17. Publicly exhibit a child contaminated with the H1N1 flu virus.


Which deserved billing before the afterthought of the litter:

18. Firing General Romeo Vásquez Velásquez.

Good to know they have their priorities straight. And I will let you know if I figure out how presenting a poster-child for an anti-flu campaign violated the constitution.

5 comments:

Nell said...

Good to know they have their priorities straight.

LOL!

Maybe the bottom-of-the-list ranking of Gen. Vasquez' firing is yet another hint that he might be the one looking in vain for a place to sit when the music stops...

TITO said...

RAJ,

As you state, most of the charges are political and administrative!

#17 is the more representative to me, as to the type of people that kidnapped our democracy. The display of the girl implies a moral issue, giving the impression that these simians act upon morality rather than rationality.

On that time, conservatives pushed the parents to press charges on Zelaya, they ignored them. So, a prosecutor from the child court said that they would evaluate the events to see if the public prosecutor could act all by himself. Thing they never did!

Later,

Before the coup, Martha Lorena Casco, golpista vice minister of foreign relations, drove congress to sign a bill outlawing Plan B, an FDA-approved emergency contraception drug, that Zelaya days later vetoed it upon landing on his desktop....ON NATIONAL TELEVISION! (Cadena Nacional)

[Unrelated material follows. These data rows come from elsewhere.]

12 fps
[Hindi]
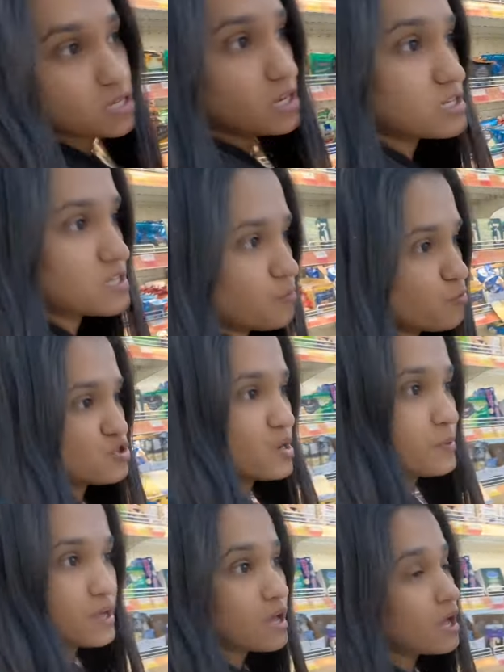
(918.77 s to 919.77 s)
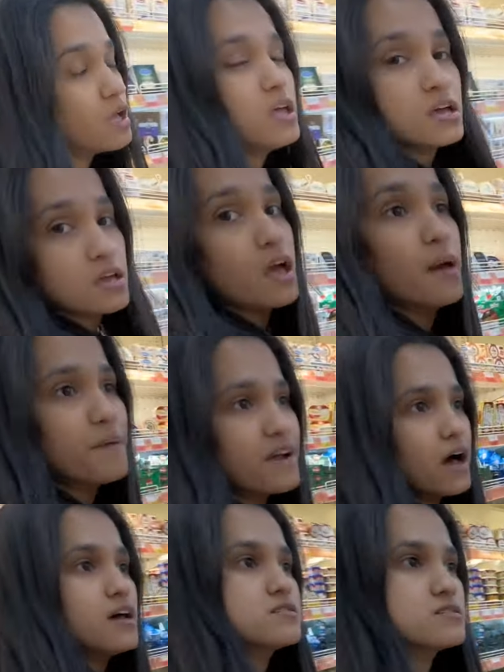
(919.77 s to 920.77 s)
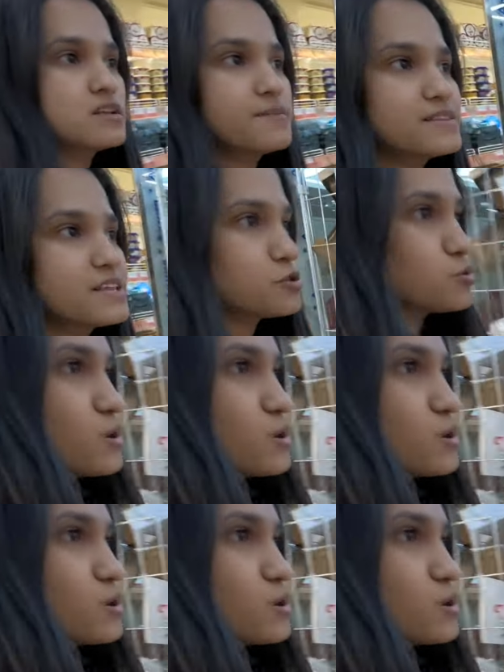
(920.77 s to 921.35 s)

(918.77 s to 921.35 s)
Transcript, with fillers: सीनियर से पूछना पड़ेगा की यहाँ पे कहाँ सस्ता मिलता है तो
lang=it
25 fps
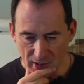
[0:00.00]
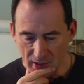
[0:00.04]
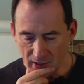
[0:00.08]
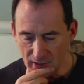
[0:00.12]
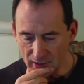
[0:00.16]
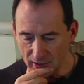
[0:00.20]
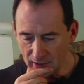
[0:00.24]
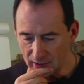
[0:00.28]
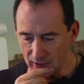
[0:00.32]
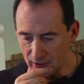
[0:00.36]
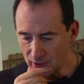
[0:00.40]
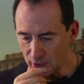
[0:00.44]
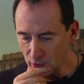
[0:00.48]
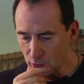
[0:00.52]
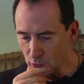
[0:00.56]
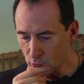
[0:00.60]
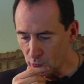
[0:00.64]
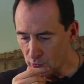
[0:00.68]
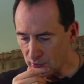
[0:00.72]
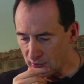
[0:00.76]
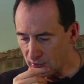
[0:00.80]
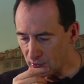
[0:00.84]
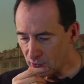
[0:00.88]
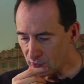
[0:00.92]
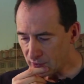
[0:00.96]
Uh,
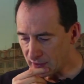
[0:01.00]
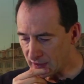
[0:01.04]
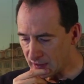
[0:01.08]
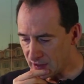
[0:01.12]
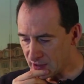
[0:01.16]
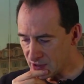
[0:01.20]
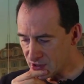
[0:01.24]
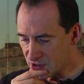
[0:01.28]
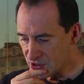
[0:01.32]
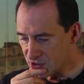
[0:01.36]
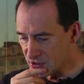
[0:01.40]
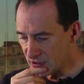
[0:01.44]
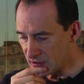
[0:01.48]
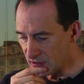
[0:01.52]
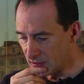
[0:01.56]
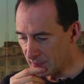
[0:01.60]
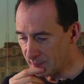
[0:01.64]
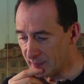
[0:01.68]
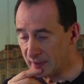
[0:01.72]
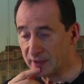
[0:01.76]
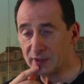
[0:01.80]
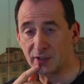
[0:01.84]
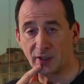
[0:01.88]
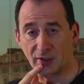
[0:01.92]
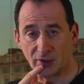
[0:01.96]
quello che
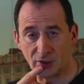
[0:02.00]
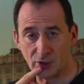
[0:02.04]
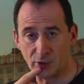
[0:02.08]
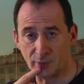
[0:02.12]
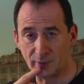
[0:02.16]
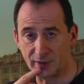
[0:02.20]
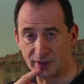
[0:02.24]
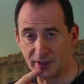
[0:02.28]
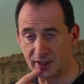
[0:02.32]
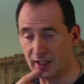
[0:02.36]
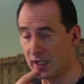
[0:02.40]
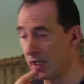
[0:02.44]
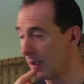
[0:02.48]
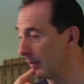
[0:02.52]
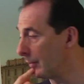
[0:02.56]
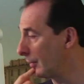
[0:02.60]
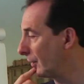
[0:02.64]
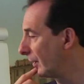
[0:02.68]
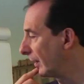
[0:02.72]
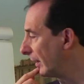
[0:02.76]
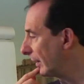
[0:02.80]
generalmente raccomandiamo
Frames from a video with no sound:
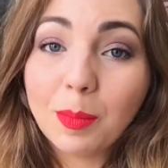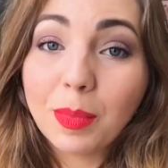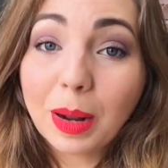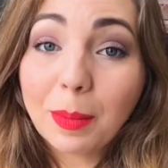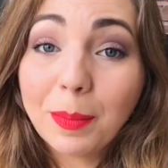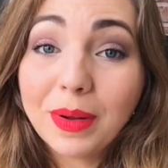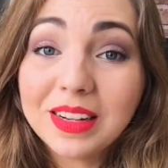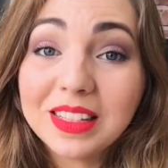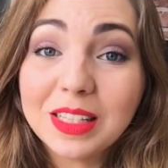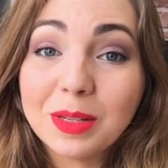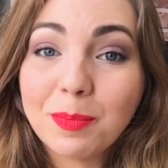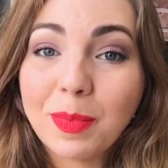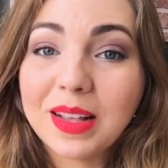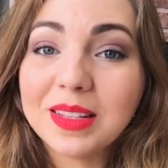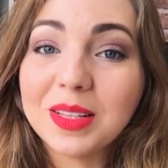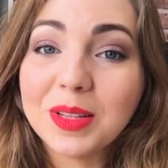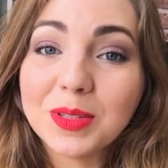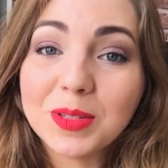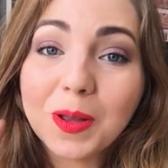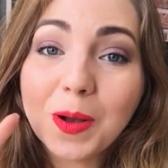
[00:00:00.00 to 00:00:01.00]
Para participar
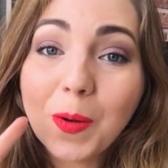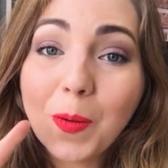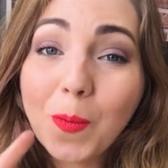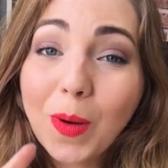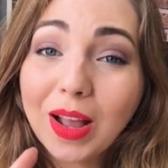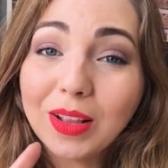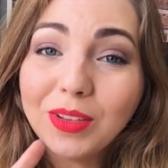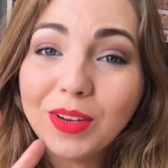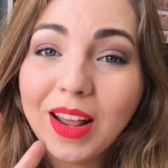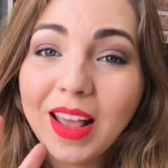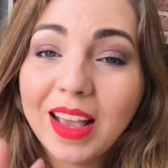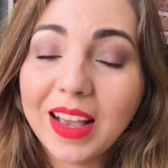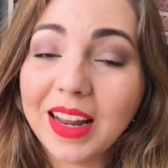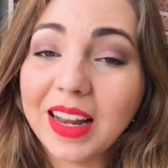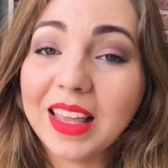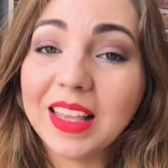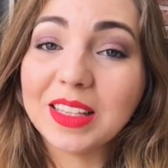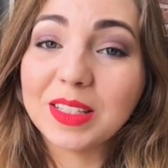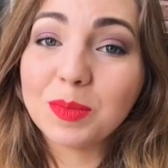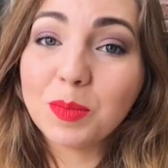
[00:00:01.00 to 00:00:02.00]
são só quatro
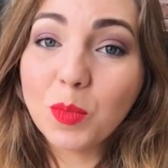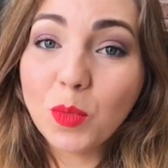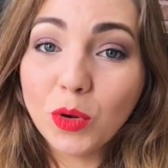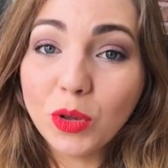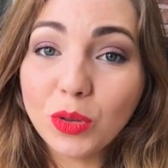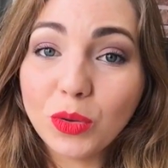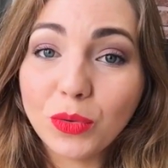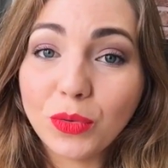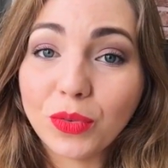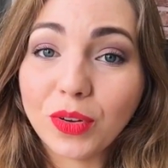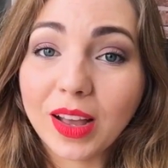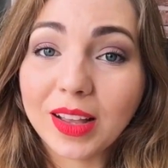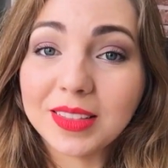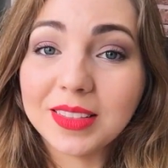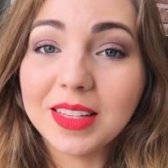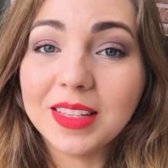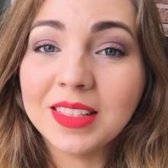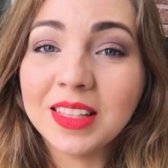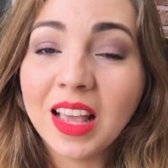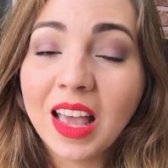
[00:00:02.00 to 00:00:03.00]
regrinhas muito
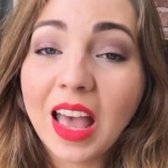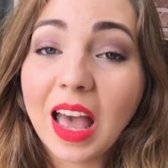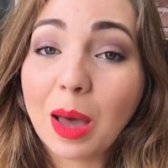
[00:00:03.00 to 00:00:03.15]
fáceis.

http://www.radiohrn.hn/website/content/congreso-prohibe-pastillas-anticonceptivas-del-siguiente-dí

http://colectiva.blogspot.com/2009/05/vetan-ley-contra-pildora-anticonceptiva.html

You can now draw a picture of the alignments after the polarization peak(right v. left).

RAJ said...

TITO points out that there were a wide range of substantive policy differences that have been ignored in the post-coup reporting.

I think it is especially appropriate to highlight the H1N1 virus "charge", since in the early post-coup days, one of the supposed charges under discussion was to have been accusing Zelaya of inaction in the face of the flu threat. Having been questioned and even had my temperature monitored with some sort of high-tech heat gun multiple times on entry to San Pedro Sula this summer, that one struck me as a stretch: it was more than the UK, Spain, Costa Rica or for that matter the US did when I flew in to each of those countries during the epidemic fears.

But then by the time it comes out, the best they can do is charge Zelaya with this dubious count.

TITO said...

Today, the "Sala de lo Constitucional" on the Supreme Court of Justice admitted "un recurso de amparo" declaring the decree signed in congress removing the president unconstitutional. The Court gave Congress three days to submit all data they used to reach such resolution.

Maybe you can get the actual files with your local contacts...

RAJ said...

We will try; but I expect we will find the regime government less likely to share these documents than others. But the resistance should circulate the filing... and if so, we will post a translation.